Study the Cox Proportional hazard model using healthcare example, learned from online resource

Hazard Ratio

We define the Hazard Ratio (HR) as: \[HR = \frac{H_{treatment}}{H_{control}}\] where \(H\) - hazard rate refers to the probability of the event.

  • HR = 0.5: at any particular time, half as many patients in the treatment group are experiencing an event compared to the controled group
  • HR = 1: at any particular time, the event rates are the same in both groups
  • HR = 2: at any particular time, twice as many patients in the treatment group are experiencing an event compared to the controled group

In another words, the shape of the hazard function is the same for all individuals, and only a scalar multiple changes per individual.

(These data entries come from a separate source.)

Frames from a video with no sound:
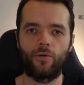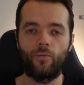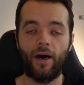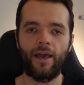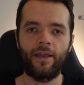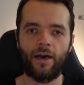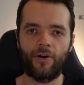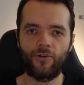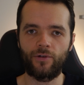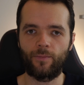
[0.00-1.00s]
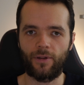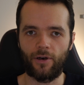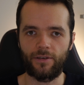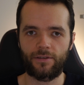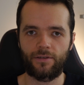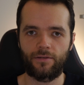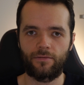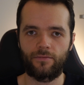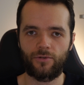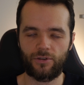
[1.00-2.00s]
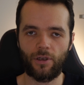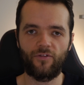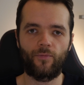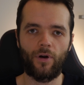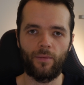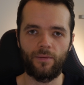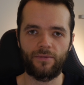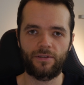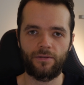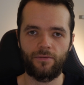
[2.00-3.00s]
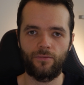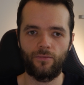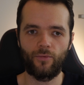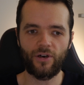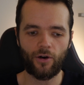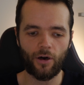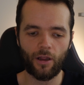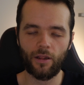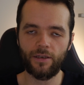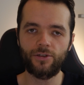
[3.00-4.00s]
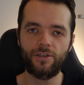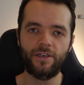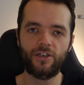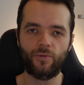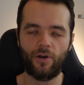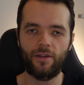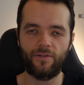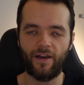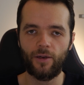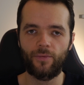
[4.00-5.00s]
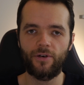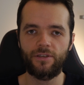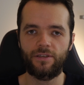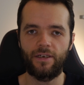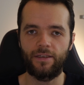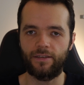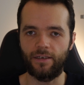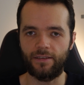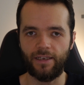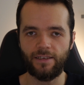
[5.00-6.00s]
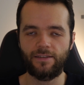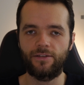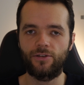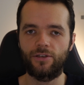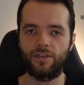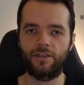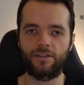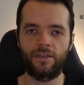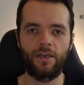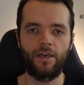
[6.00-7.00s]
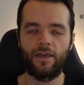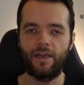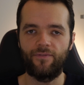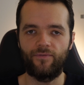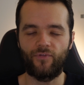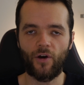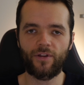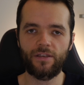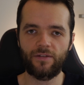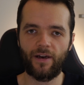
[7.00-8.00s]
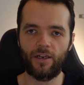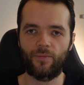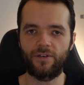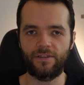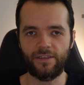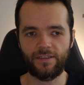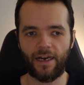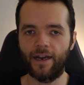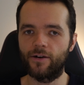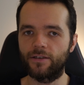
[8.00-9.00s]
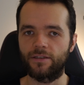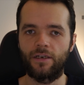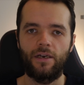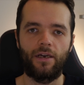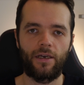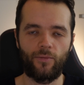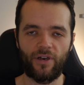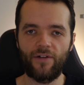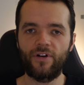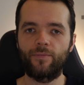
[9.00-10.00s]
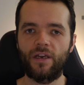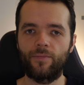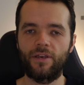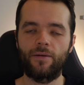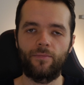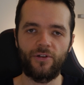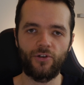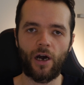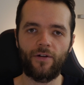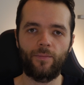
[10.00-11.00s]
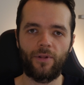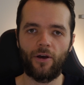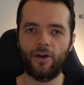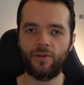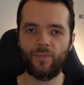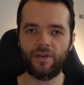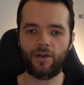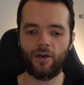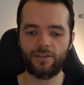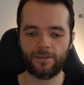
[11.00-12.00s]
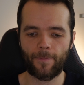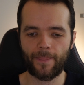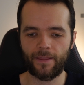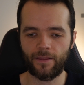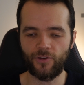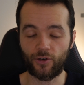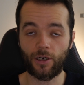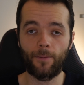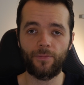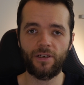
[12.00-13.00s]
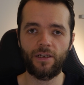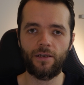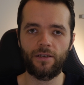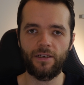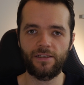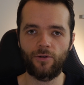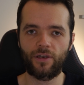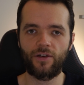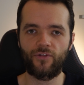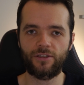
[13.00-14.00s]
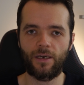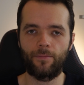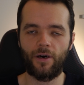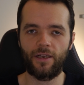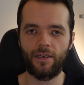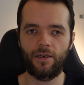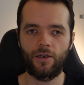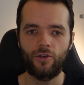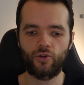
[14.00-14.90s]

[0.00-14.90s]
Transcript: Why are you employed? To solve problems. We're all engineers, we're all developers and uh, test engineers and front-end developers and designers and whatever it may be, but you are employed because your company is looking for somebody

\[H_i(t) = \alpha_i H_0(t)\] At the core of the assumption is that \(\alpha_i\) does not change over time. Therefore, the hazard ratio is constant accross time

\[\frac{H_i(t)}{H_j(t)} = \frac{\alpha_i H_0(t)}{\alpha_j H_0(t)} = \frac{\alpha_i}{\alpha_j} \]

The mathematical formula resembles that of linear regression & logistic regression.

\[H(t) = H_0(t) \cdot e^{b_1X_1+b_2X_2+....b_kX_k}\]

By dividing both sides of the above equation by \(H_0(t)\), and take log, we get: \[ln(\frac{H(t)}{H_0(t)}) = b_1X_1+b_2X_2+....b_kX_k\]

Let’s compare it with the logistic regression: \[ln(\frac{\hat p}{1-\hat p}) = b_1X_1+b_2X_2+....b_kX_k\] or expressed the logistic as odds ratio:

\[ln(Odds \ Ratio) = b_1X_1+b_2X_2+....b_kX_k\]

Model Assumptions

  • Independence of survival times between distinct individuals in the sample
  • A multiplicative relationship between the predicators and the hazard (as opposed to a linear one for multiple linear regression (OLS))
  • A constant Hazard Ratio (HR) over time (proportional hazards assumption)!!!

Schoenfeld residuals

Schoenfeld residuals is used for testing the assumption of constant Hazard Ratio.